Efforts to put a check on such marriages we first trace back to British times when Child Marriage Restraint Act was enacted in 1929, but the law proved useless because of loopholes and lack of official will for implementation. In recent years, we see international community pressing Pakistan to take effective measures in this regard but unfortunately we see a lukewarm response from the government side. Of all the four provinces, only Sindh has come up with legislation banning the under 18 marriages and making the act punishable by law.
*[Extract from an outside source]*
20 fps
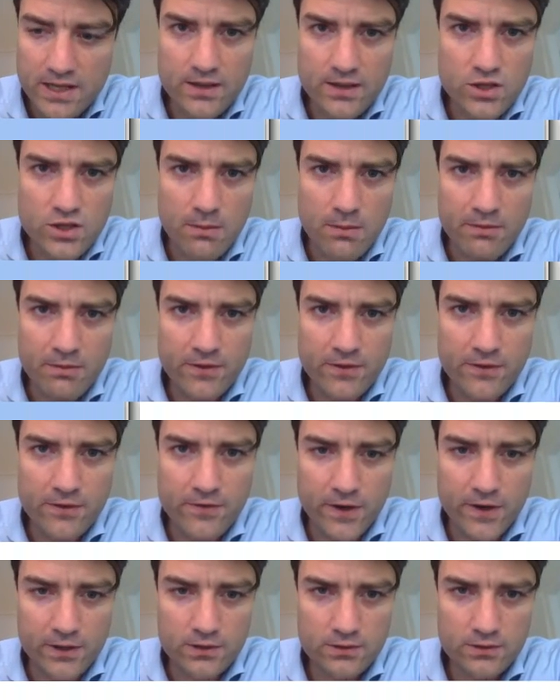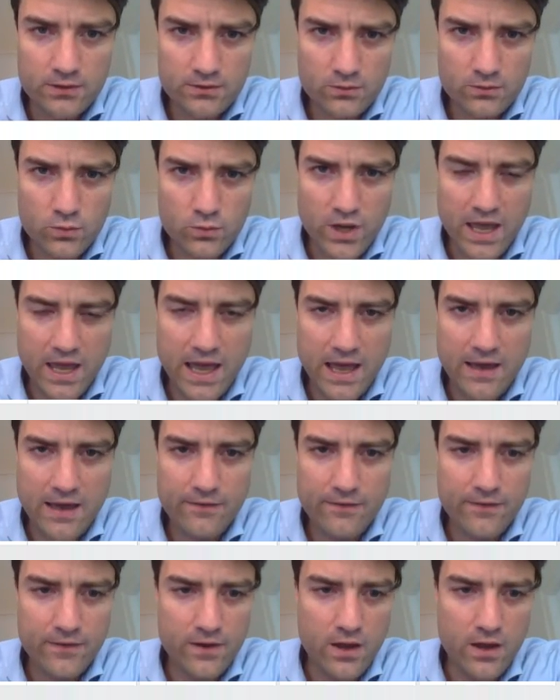at the top of the funnel we
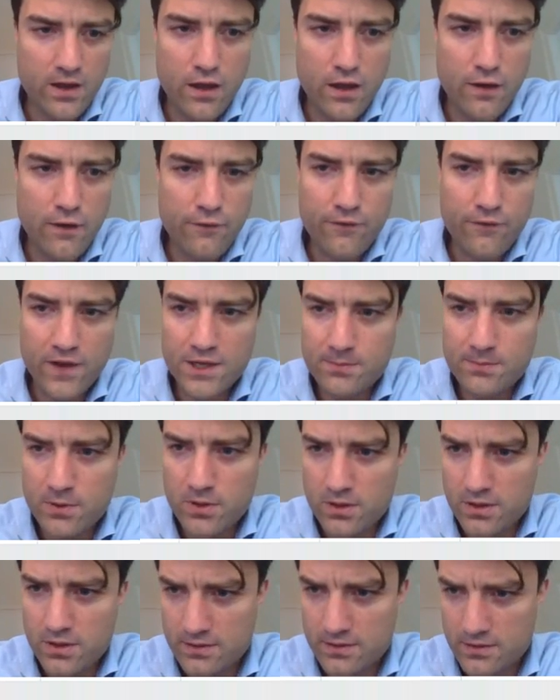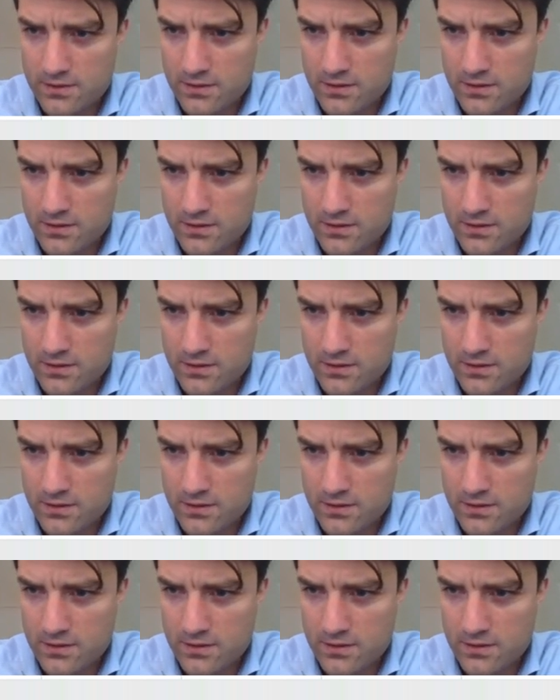have Facebook.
“Child marriage prohibiting law is there in Sindh but nobody knows about it including police, judiciary and social welfare departments”, reveals Azeem Faisal of Plan-International Pakistan, who heads a five-year project in Sindh aiming to reduce the incidence of child marriages and teenage pregnancies among rural communities. “We are going to assist provincial government to devise implementation mechanism for Sindh Child Marriage Restraint Act 2013, this will help build capacity of concerned departments to play their role effectively”, he adds.

‘A child having a child...’

Consequences of child marriages are really horrible and cannot be best summarised than the words of Professor Babatunde, a former executive director of the United Nations Population Fund, who fought against the issue world over. “If you marry off a girl at the age of 10, and she starts to have a baby by 11 or 12, that is a child having a child, she is not ready, she does not even understand what it is, physically, emotionally and psychologically; she is not ready”. Babatunde’s voice echoes when we come across a 2015 media report when a 13-year-old girl gave birth to a baby in interior Sindh. Her son died within half an hour of being born while she herself suffered from serious childbirth injuries. Her parents moved her from hospital to hospital to save her life. This is just one example but if you talk to reproductive health activists working at grass root level, they cite many such incidents that go unreported in the mainstream media.
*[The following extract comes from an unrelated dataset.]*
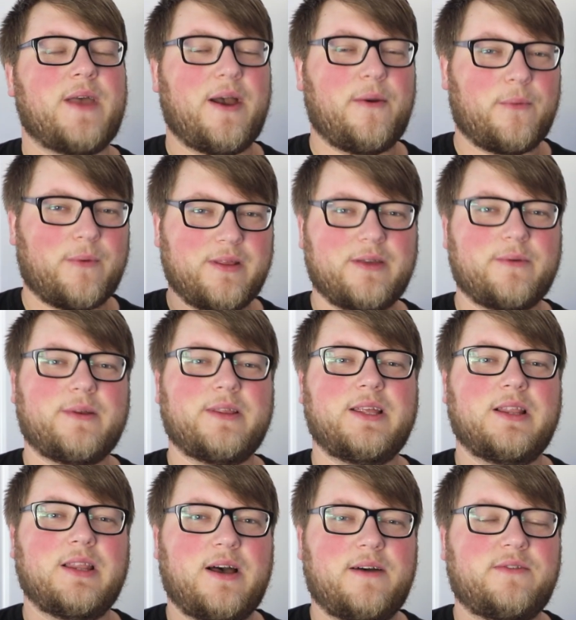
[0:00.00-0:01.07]
I really,
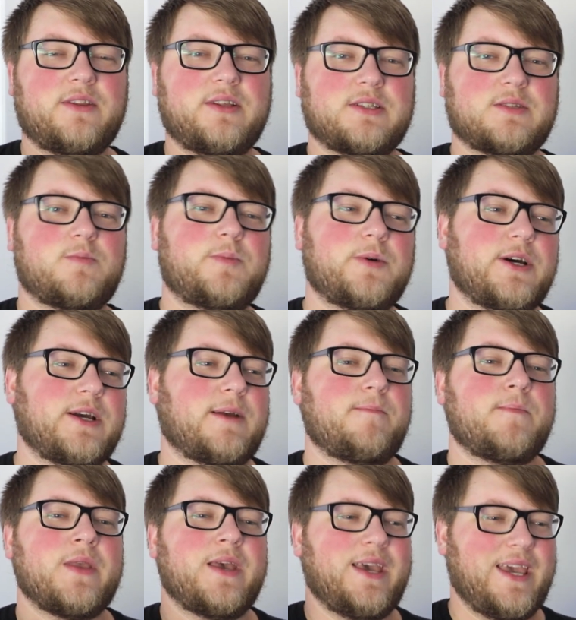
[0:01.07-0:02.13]
really loved this book.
Apart from honour, there is another reason contributing to the practice of underage marriages and this is extreme poverty in rural areas where girls have no opportunities to contribute to the family income. So, the poor parents who see their daughters as a burden, try to marry them off at an early age so that they may get rid of their expenses. This shows that parents solemnise childhood marriages as solutions to their social and economic problems but unknowingly invite more complications in their lives.

Educate your girls!

Sindh Child Marriage Restraint Act is a welcoming step, but we need to move beyond legislation and reach out to communities at grass root level and give them alternate and decent solutions to change their lives. In the past, we have seen development sector organisation raising extensive awareness on the issue of child marriages in the country, but mere awareness programmes do not bring any change for those living on the edge of life. Rural communities practicing early marriages need educational and economic opportunities to move away from traditional practices. It is now an established fact worldwide that girls’ education is basic to any social change. Umarkot and Sanghar districts in Sindh, where forced marriages are routinely solemnised, have a distressing situation in this regard. Umarkot has an overall education rate of 35 per cent while Sanghar stands at just 26 per cent.
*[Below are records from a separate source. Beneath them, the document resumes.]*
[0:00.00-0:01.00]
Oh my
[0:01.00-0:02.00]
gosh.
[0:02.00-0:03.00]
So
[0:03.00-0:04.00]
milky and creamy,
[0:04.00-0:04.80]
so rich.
Reducing child marriages in Sindh is a test case for government and development agencies involved, and if efforts become successful then the best practices can be replicated in Punjab; where last month a 20-year-old disgruntled bride, wanting to avenge her forced marriage, served poisonous drink to her in-laws, sixteen of the family members including her husband and a six year-old-girl died as a result while many others are still hospitalised. This is a rare incident that caught media’s attention, but there is a range of issues associated with girls’ forced marriages that need our attention.